Accordingly, the U.S. must act -- on our own and with our allies -- to attract investment and regionalize our supply chains. Our focus should support directing various types of assistance to nations in our hemisphere, including diplomatic and political support to strengthen legal and regulatory environments. We should work to establish economic opportunity zones to attract new investment, promote business development, and enhance regional supply chains. In doing so, we would give priority to projects essential to U.S. national interests, as well as those that help us shore up our Strategic National Stockpiles, raise living standards, and increase job opportunities.

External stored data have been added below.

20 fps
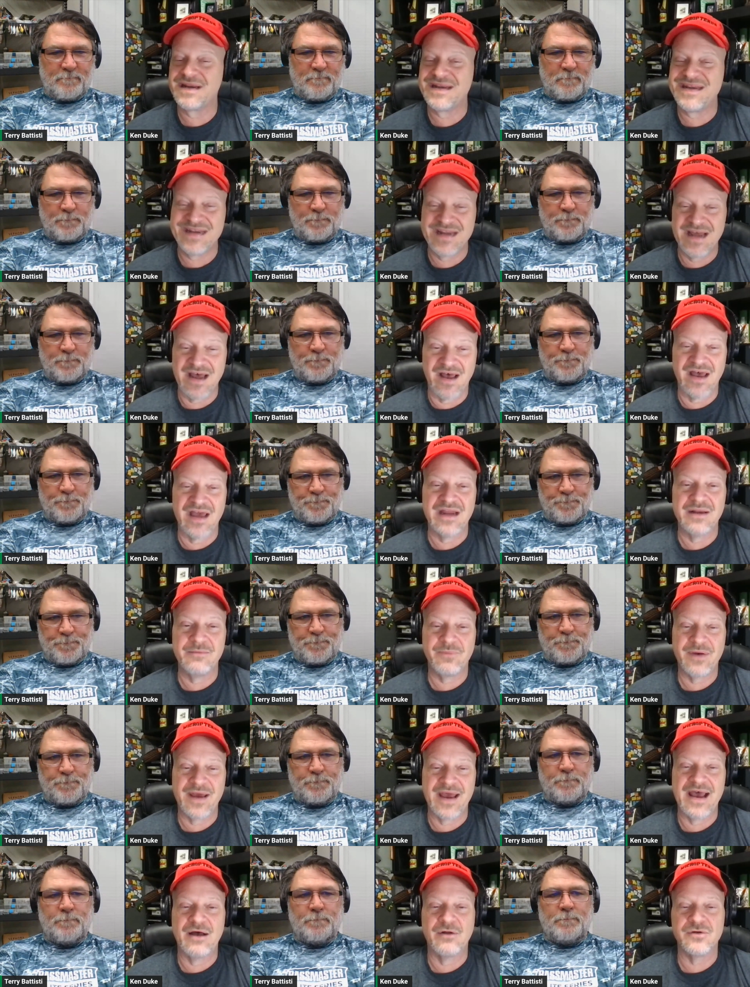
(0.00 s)
Speaker 1: nine
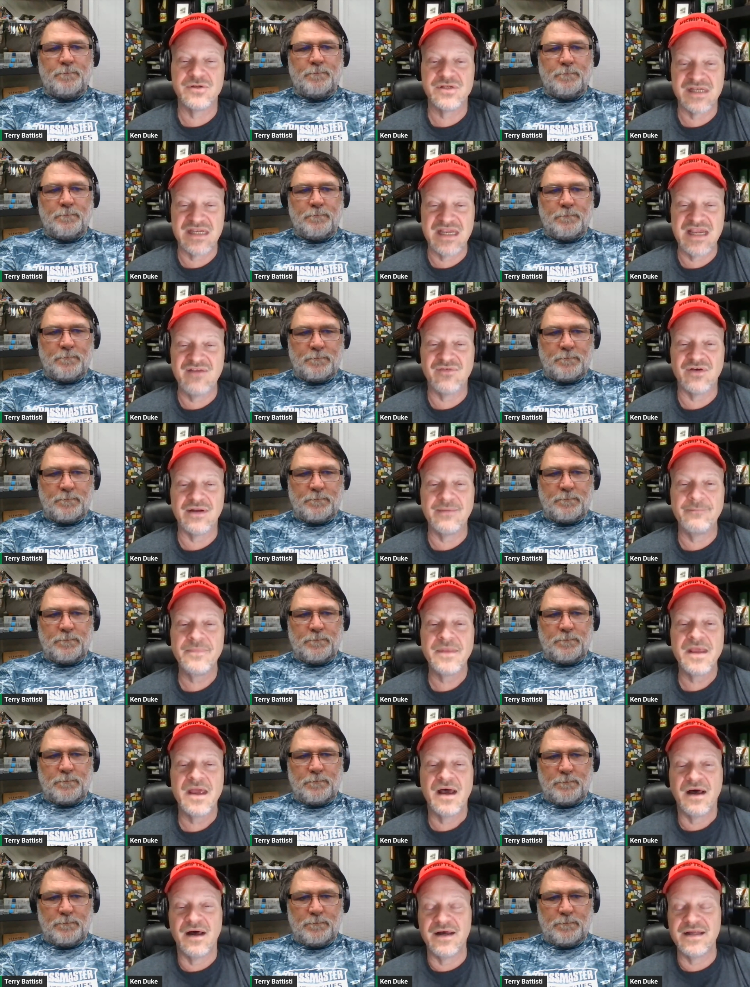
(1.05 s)
pounds even
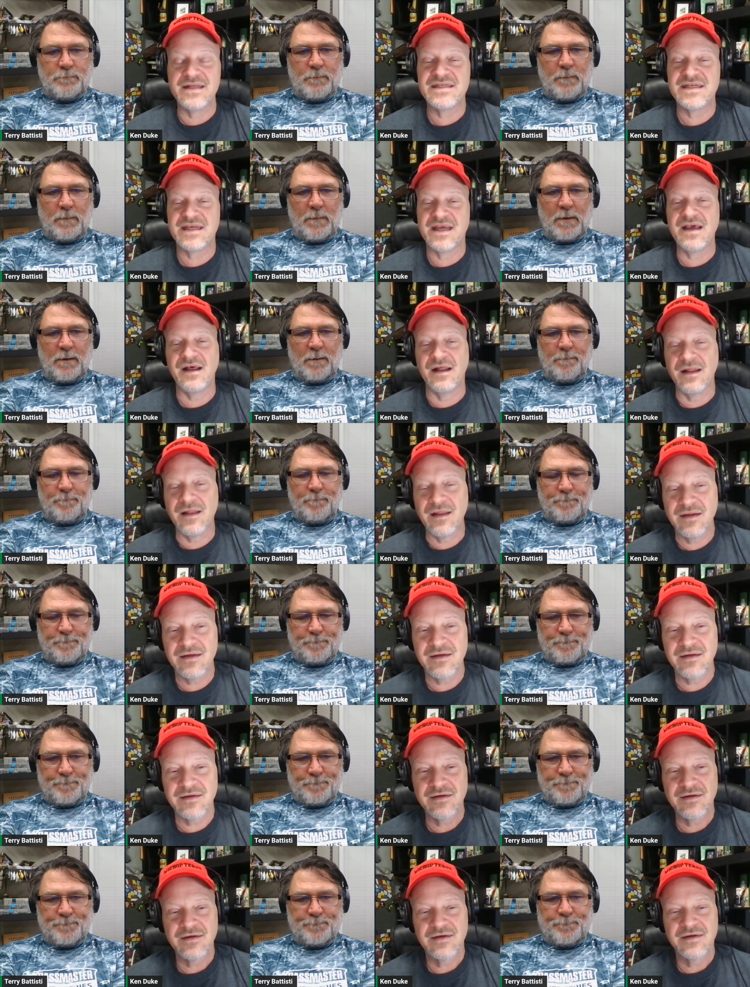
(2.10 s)
until yep.
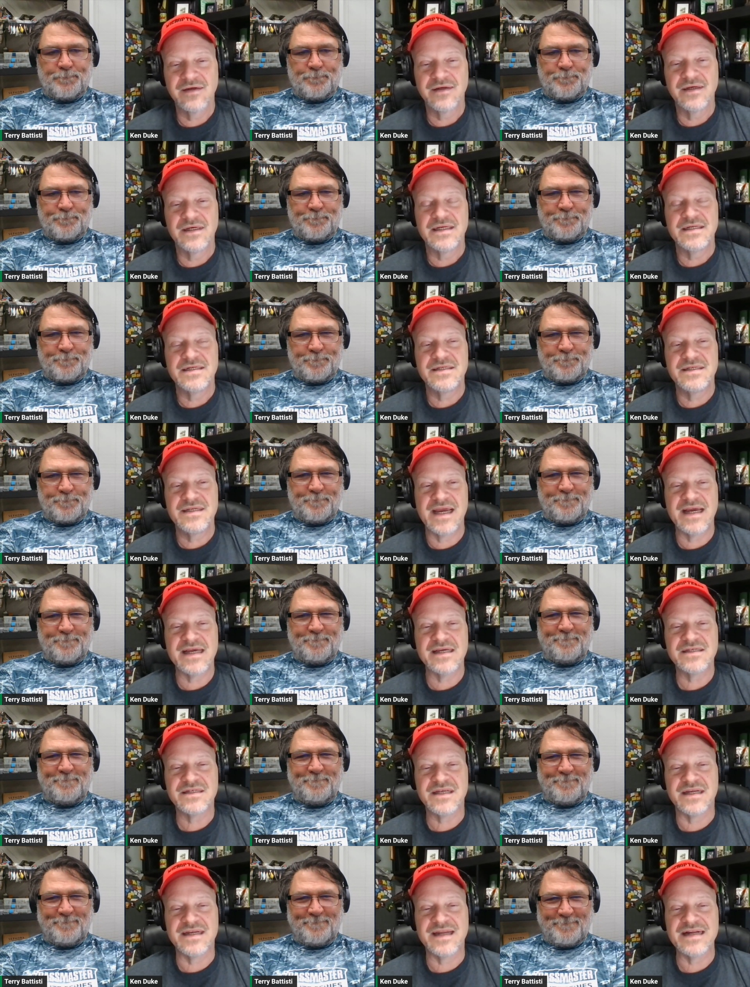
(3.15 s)
take us
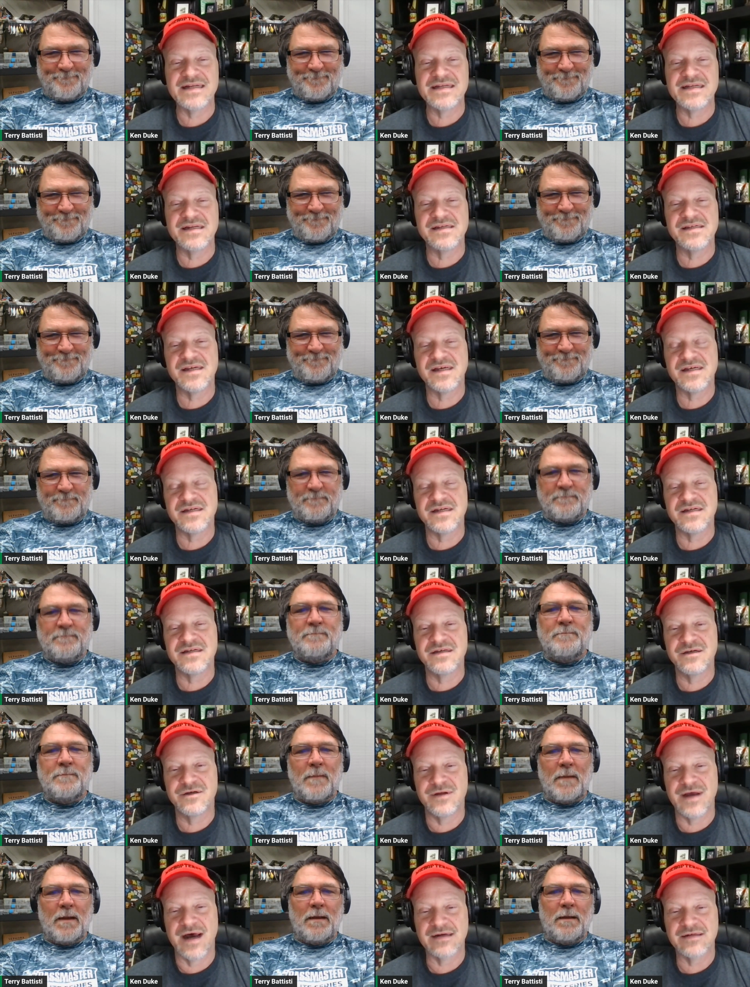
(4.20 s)
to
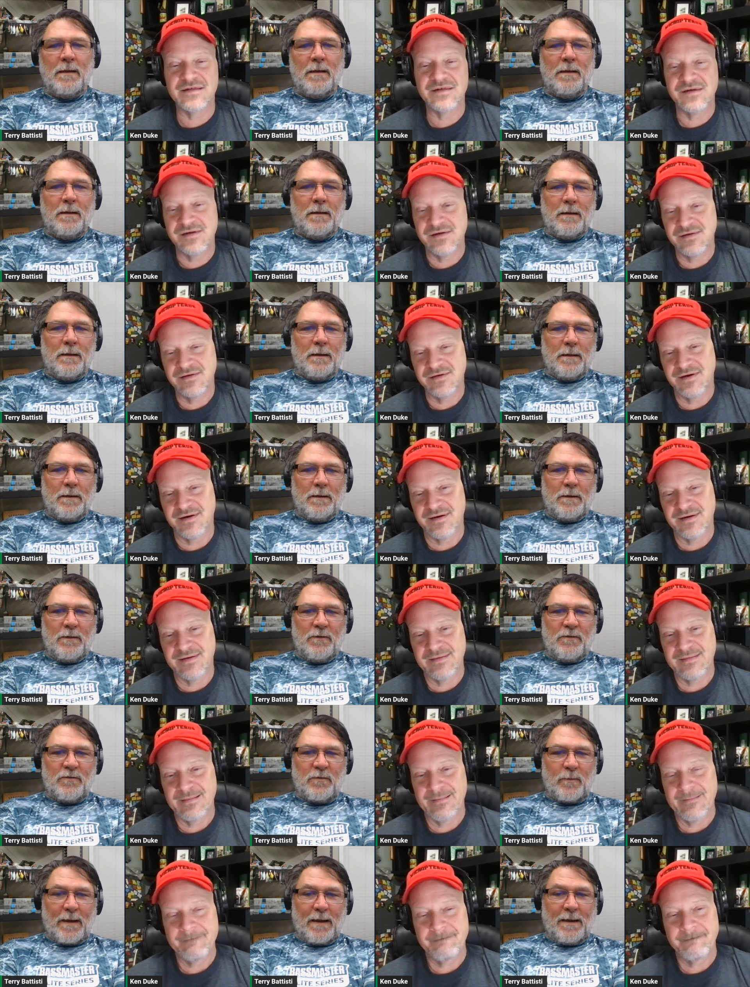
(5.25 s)
1962, Doctor.
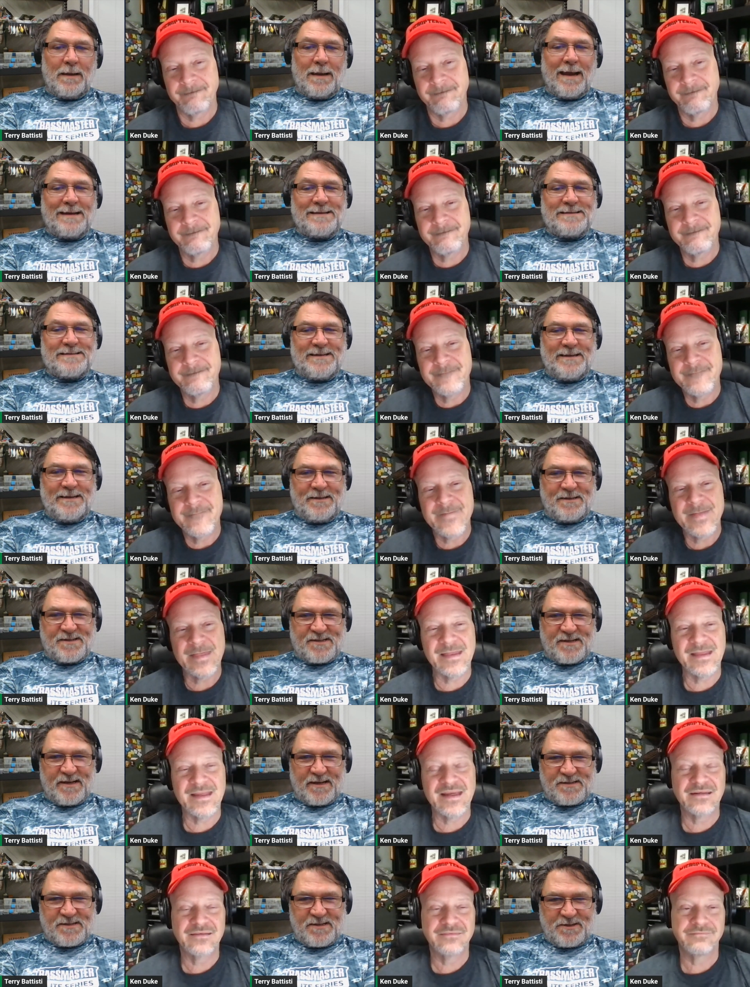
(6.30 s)
Speaker 2: So we got
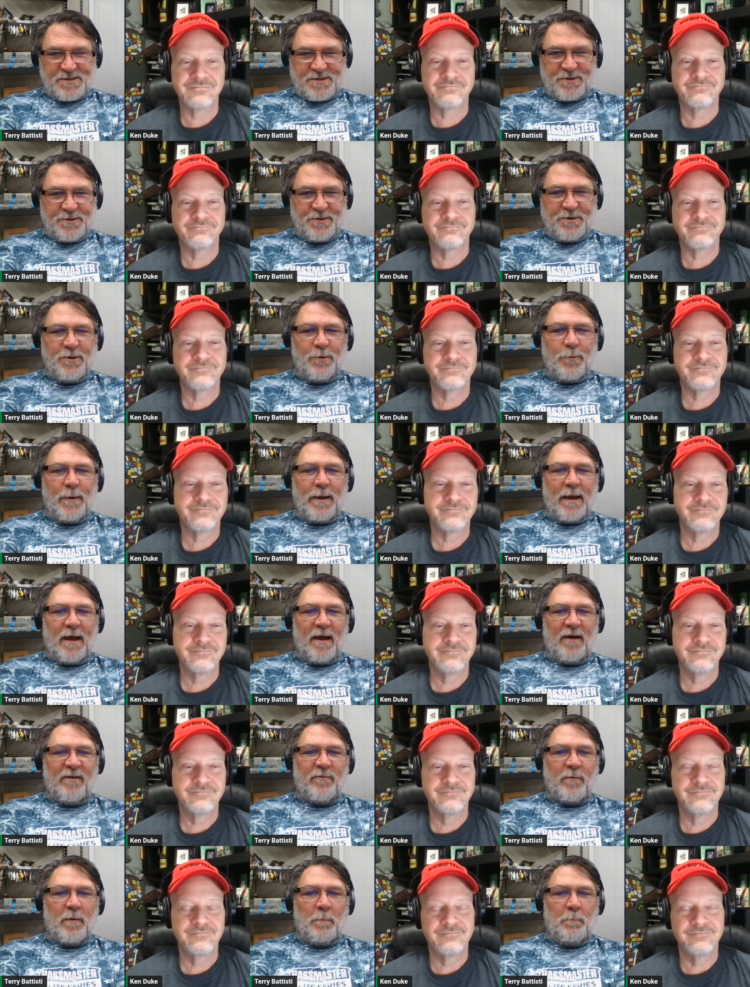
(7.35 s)
1962. We
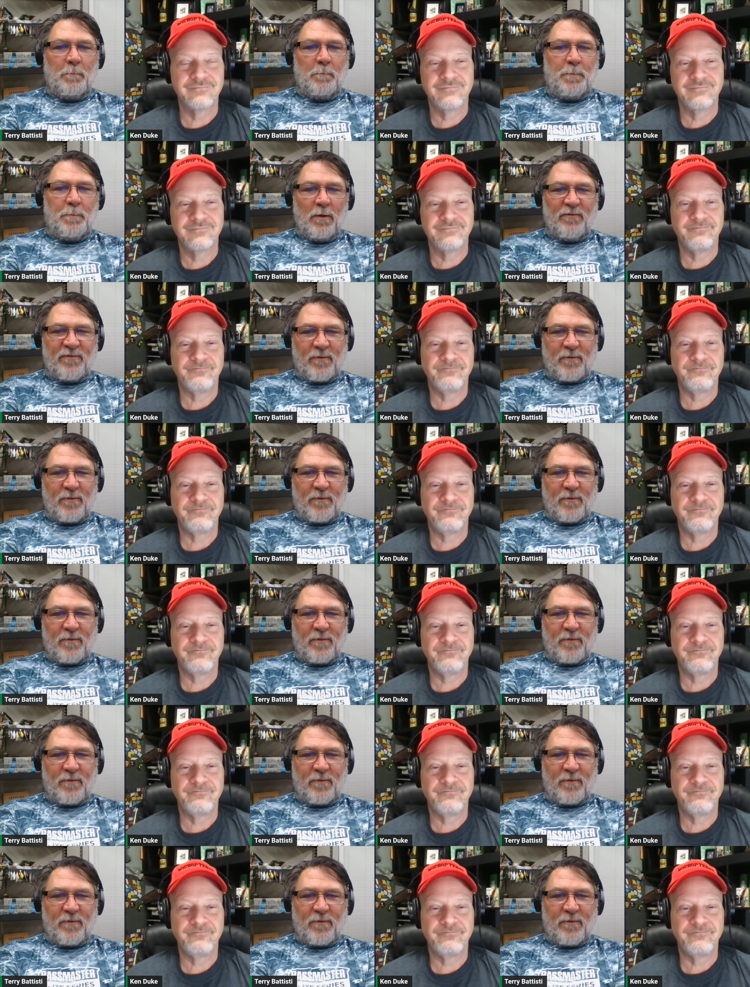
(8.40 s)
have Bill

We also need to rapidly expand bilateral and multilateral trade agreements, focusing on our hemisphere as well as Asia-Pacific and Europe. We need to take a leading role on the world stage to ensure China alone isn't writing the rules on global trade, leaving Americans out of lucrative markets.

In the midst of the global pandemic, some may ask, "Why should we make all this effort to help other nations when we're hurting here at home?"

The honest answer is that doing these things will help both the U.S. and our allies.

First, we need to remember that the CCP started its campaign to overtake the U.S. as a superpower decades before the world realized this "hundred-year marathon' existed. Just take the Belt-and-Road Initiative and the 2050 Plan as proof. And, we know the CCP has slowly increased its footprint in our own backyard.

As the crisis in Venezuela reached a fever pitch last year, dictator Nicolas Maduro was supported by President Xi Jinping and the CCP. As I pointed out then, the CCP's goal is to establish a military and economic foothold in the Western Hemisphere to undermine stability and pose a substantial security threat to the U.S. -- a threat not based in Beijing, but right here in the Americas. These attempts to undermine the U.S. from this proximal vantage point are wholly unacceptable, and the most effective countermeasure is increased engagement -- not indifference.

Lastly, fostering economic growth abroad is perhaps the best way to address the root cause of emigration to the U.S. Improved economic conditions elsewhere in the Western Hemisphere would yield not only prosperity but political stability, thereby reducing one's need to leave home in search of better opportunity.

As we address these complex issues, we must understand that countering 20- and 50-year plans will require bold action. Perhaps less obvious, but equally important, is that we must also be strategic and forward-looking. As difficult as things are in the U.S. today, we cannot allow temporary conditions to dictate policy-making and planning for tomorrow. We must address the problems of today with our minds on the future.

As a member of the China Task Force, I'm working to address these issues and pushing for legislation that will foster more innovation in our manufacturing and ensure our supply chains are strong.

The United States must lead by creating economic prosperity and social development -- not only for the American people, but for all freedom-loving individuals in our hemisphere and around the world. This is not about nationalism versus globalism. Rather, this is about executing a strategy that places economic freedom first so that we may usher in a new century of prosperity and relative peace.

America did not become a beacon of hope by people who sat back in the misguided belief that things would just magically get better. It took the sacrifices of generations before us to risk it all for the greater good. And now, it is our generation's moment to do the same.

Aggressive action from the United States today will secure the economy for future generations. The time for half-measures is in the past. We must move quickly, decisively, and strategically to shape our future -- and we must do it now.